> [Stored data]
§ §
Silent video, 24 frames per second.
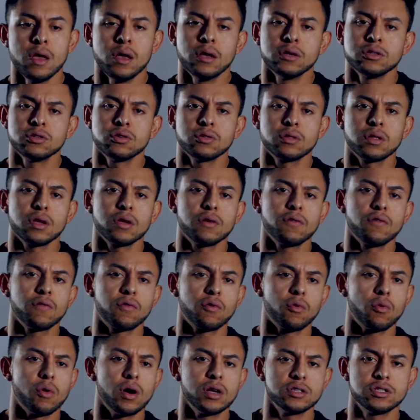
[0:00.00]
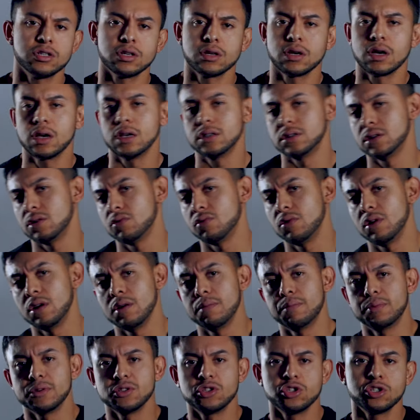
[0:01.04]
So thank you for watching, guys. I really
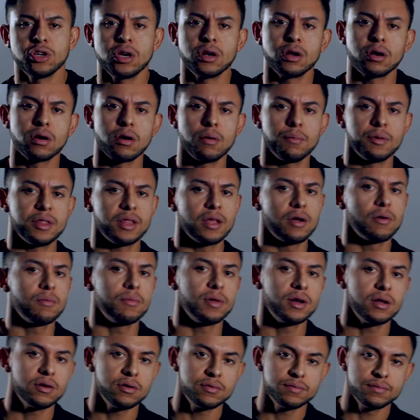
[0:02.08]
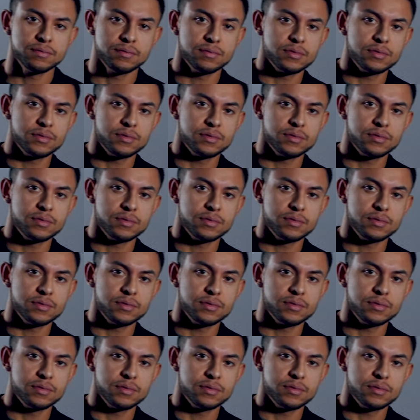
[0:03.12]
appreciate it. Comment down below.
§ §
> [The problem] Reproduce the data above without a single change, please, but without its pictures.

> [Solution for this problem]
Silent video, 24 frames per second.
[0:00.00]
[0:01.04]
So thank you for watching, guys. I really
[0:02.08]
[0:03.12]
appreciate it. Comment down below.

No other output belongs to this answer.